By Jill Colvin
DOWNTOWN — The Department of Education has cautiously reopened the door to a plan that could alleviate overcrowding at a Kips Bay school.
P.S. 116, on East 33rd Street between Second and Third avenues, is currently at 120 percent capacity, according to advocates. To ease the strain, parents and elected officials want the city to start kindergarten classes for nearby P.S. 281, which isn't scheduled to open until 2013, this fall so that some P.S. 116 students can go to school there.
Since no physical space yet exists for P.S. 281, which will open at East 35th Street and First Avenue, parents are eyeing the Meeth School on East 63rd Street between Second and Third avenues as a potential site for the so-called "incubation" school, which would house the classes temporarily, beginning this coming fall.
As DNAinfo reported earlier this month, DOE portfolio planner Elizabeth Rose told P.S. 116's principal, Jane Hsu, that the department was not considering the plan to incubate P.S. 281, according to two sources briefed on the conversation. Now, that seems to have changed.
Faced with pressure from dozens of parents and a host of elected officials, the DOE appeared to take a step back Monday night and said that they were still open to at least considering an incubation plan.
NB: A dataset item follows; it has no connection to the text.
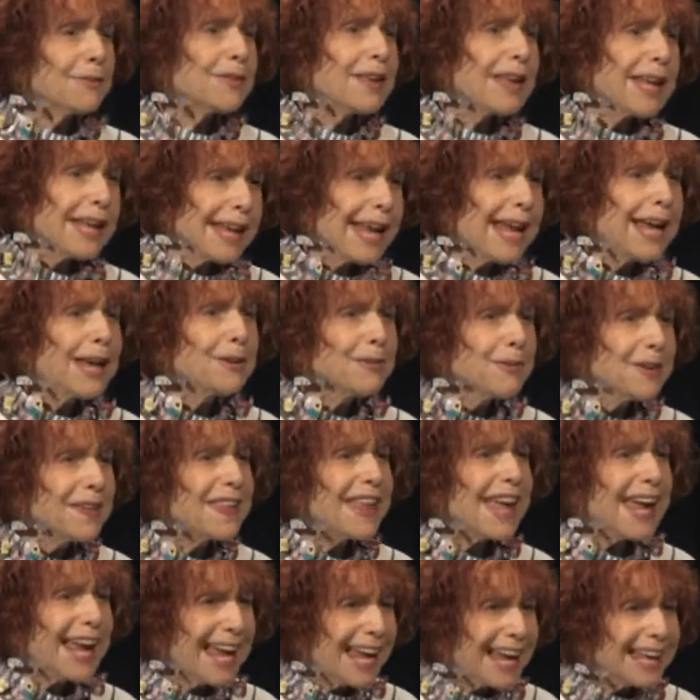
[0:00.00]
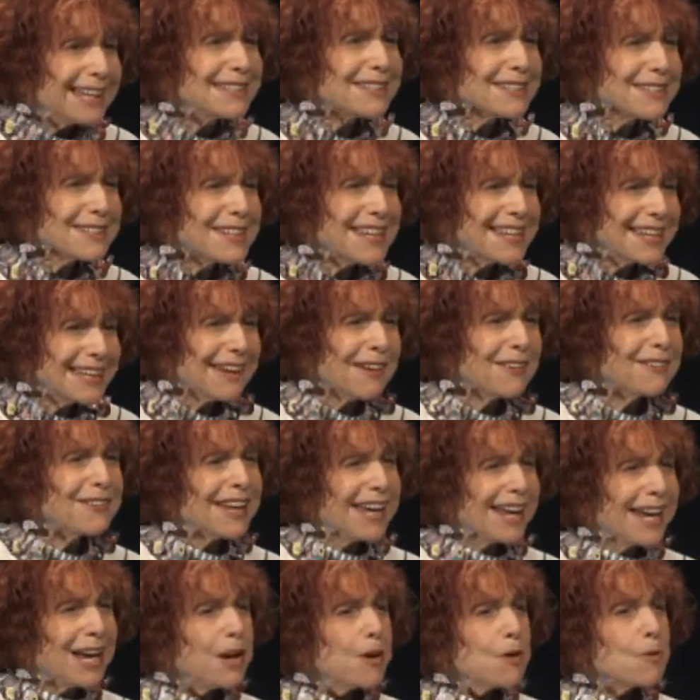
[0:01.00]
Henry the Eighth.
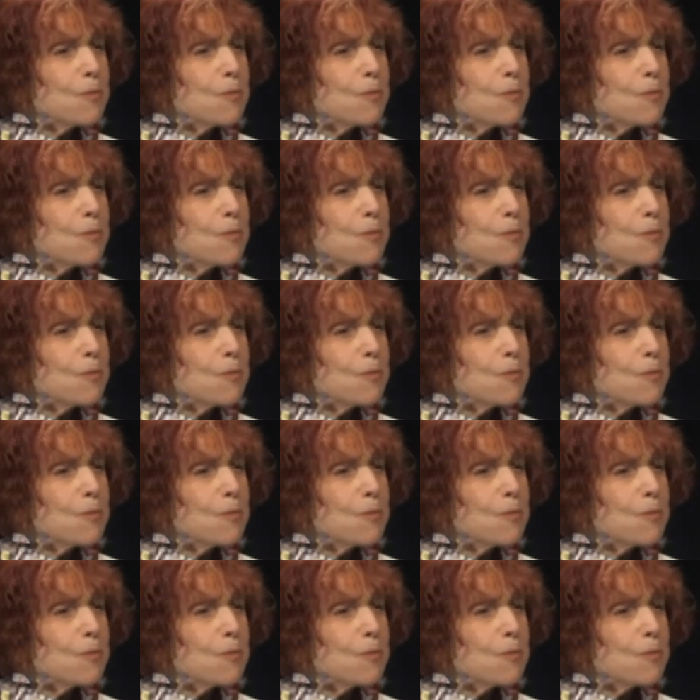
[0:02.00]
Okay.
"We understand that it is an attractive idea and we see that there is merit," Deputy Schools Chancellor Marc Sternberg told parents and advocates at a District 2 Community Education Council town hall meeting Monday night.
"We want to continue the conversation," he said, however he cautioned that while "we hope to find a solution that's good for everybody, we may not."
Sternberg sent a letter last Wednesday to officials, including City Councilman Daniel Garodnick and others who have advocated for incubation. The letter outlined several concerns with the proposal, including the fact that students would have to take buses to get there.
"Please know that while we appreciate your suggestion to incubate P.S. 281, East 35th Street and First Avenue, early in September 2012 to alleviate P.S. 116 overcrowding, after a thorough assessment of enrollment and overcrowding data, input from P.S. 116 Principal Jane Hsu, and a careful evaluation of potential incubation sites, we have reservations and concerns regarding an early incubation proposal," he wrote, arguing that move would "unnecessarily burden students with a long commute."
Parents at P.S. 116 have raised red flags about overcrowding at P.S. 116, with kids being forced to eat lunch as early at 10:30 a.m., and then not having enough time to finish their meals because another class needs access.
“Simply put, the school is full,” said Layla Law-Gisiko, chair of Community Board 5's education committee and a parents at P.S. 116, who described the Meeth site as "a perfect option."
She said the school was a uniquely diverse place, with many low-income families that need support.
"The quality of life of the children has degraded to abysmal levels," she said in prepared testimony, adding that, while P.S. 116 teachers “are beyond phenomenal, they simply cannot perform miracles in classrooms packed with so many kids.”
Community boards 5 and 6, as well as the District 2 CEC have all passed resolutions in support of the incubation, and the Coalition of East Side Elected Officials wrote a letter to Schools Chancellor Dennis Walcott in October urging him to move the incubation process forward.
"P.S. 116 has been beset by capacity challenges for a number of years now, resulting in frequent kindergarten wait lists, the loss of gifted and talented and pre-kindergarten programs, and class sizes above contractual limits," they wrote.
They again reiterated their support Monday night.
"The overcrowding at P.S. 116 has been there for years and now the situation at the kindergarten level is really not acceptable," City Councilwoman Rosie Mendez said.
State Sen. Liz Krueger said she thought incubation was a great model for every new school.
"I would urge them to re-think that," she said of the initial DOE rejection.
Michael Markowitz, a member of CEC 2, said that he was pleased to see the DOE appear more open to the incubation idea, but warned that time is running out.
"I’m very heartened to hear some flexibility on the part of the DOE," he said.